TASK DETAILS:
All of the data below should be set down again verbatim, without any images.
[Opening STUDY MATERIAL section]
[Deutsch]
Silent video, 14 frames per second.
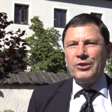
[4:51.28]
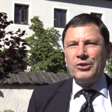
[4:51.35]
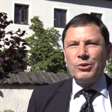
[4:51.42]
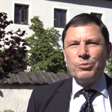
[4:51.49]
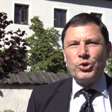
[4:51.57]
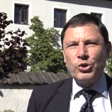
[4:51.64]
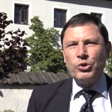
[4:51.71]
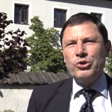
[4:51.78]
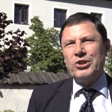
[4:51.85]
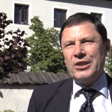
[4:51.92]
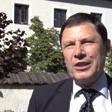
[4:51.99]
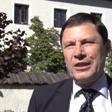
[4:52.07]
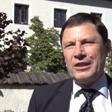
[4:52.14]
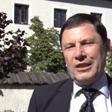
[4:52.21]
zum Schutz
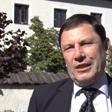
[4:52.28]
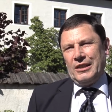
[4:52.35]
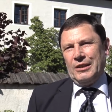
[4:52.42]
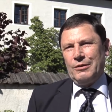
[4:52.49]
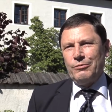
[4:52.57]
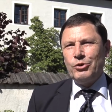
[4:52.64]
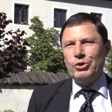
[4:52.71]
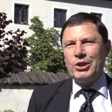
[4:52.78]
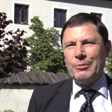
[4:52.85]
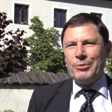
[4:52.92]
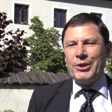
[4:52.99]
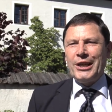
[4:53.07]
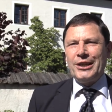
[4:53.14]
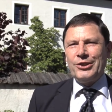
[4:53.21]
dieser
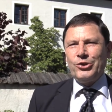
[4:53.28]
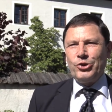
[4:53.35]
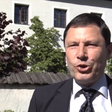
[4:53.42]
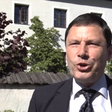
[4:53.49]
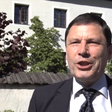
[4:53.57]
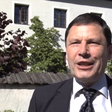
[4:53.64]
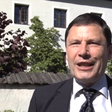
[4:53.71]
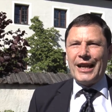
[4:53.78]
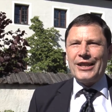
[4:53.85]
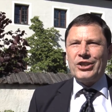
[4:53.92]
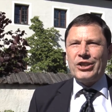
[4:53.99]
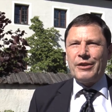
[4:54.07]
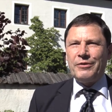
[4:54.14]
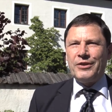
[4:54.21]
wunderbaren, schönen
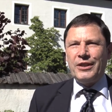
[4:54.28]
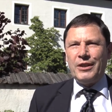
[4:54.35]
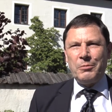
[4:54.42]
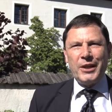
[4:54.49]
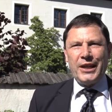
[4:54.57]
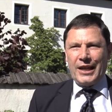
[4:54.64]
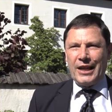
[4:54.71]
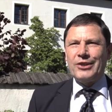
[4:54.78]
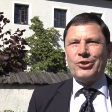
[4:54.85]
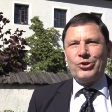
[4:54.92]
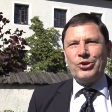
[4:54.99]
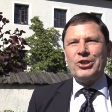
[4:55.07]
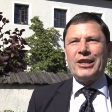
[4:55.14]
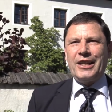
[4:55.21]
Landschaften, die wir in ganz
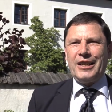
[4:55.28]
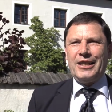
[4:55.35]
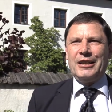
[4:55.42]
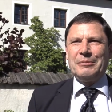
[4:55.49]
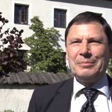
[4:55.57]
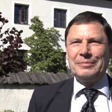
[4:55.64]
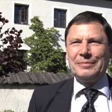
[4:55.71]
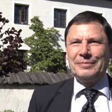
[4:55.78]
Österreich haben.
[Closing STUDY MATERIAL section]
OUTPUT FOR THIS TASK:
[Deutsch]
Silent video, 14 frames per second.
[4:51.28]
[4:51.35]
[4:51.42]
[4:51.49]
[4:51.57]
[4:51.64]
[4:51.71]
[4:51.78]
[4:51.85]
[4:51.92]
[4:51.99]
[4:52.07]
[4:52.14]
[4:52.21]
zum Schutz
[4:52.28]
[4:52.35]
[4:52.42]
[4:52.49]
[4:52.57]
[4:52.64]
[4:52.71]
[4:52.78]
[4:52.85]
[4:52.92]
[4:52.99]
[4:53.07]
[4:53.14]
[4:53.21]
dieser
[4:53.28]
[4:53.35]
[4:53.42]
[4:53.49]
[4:53.57]
[4:53.64]
[4:53.71]
[4:53.78]
[4:53.85]
[4:53.92]
[4:53.99]
[4:54.07]
[4:54.14]
[4:54.21]
wunderbaren, schönen
[4:54.28]
[4:54.35]
[4:54.42]
[4:54.49]
[4:54.57]
[4:54.64]
[4:54.71]
[4:54.78]
[4:54.85]
[4:54.92]
[4:54.99]
[4:55.07]
[4:55.14]
[4:55.21]
Landschaften, die wir in ganz
[4:55.28]
[4:55.35]
[4:55.42]
[4:55.49]
[4:55.57]
[4:55.64]
[4:55.71]
[4:55.78]
Österreich haben.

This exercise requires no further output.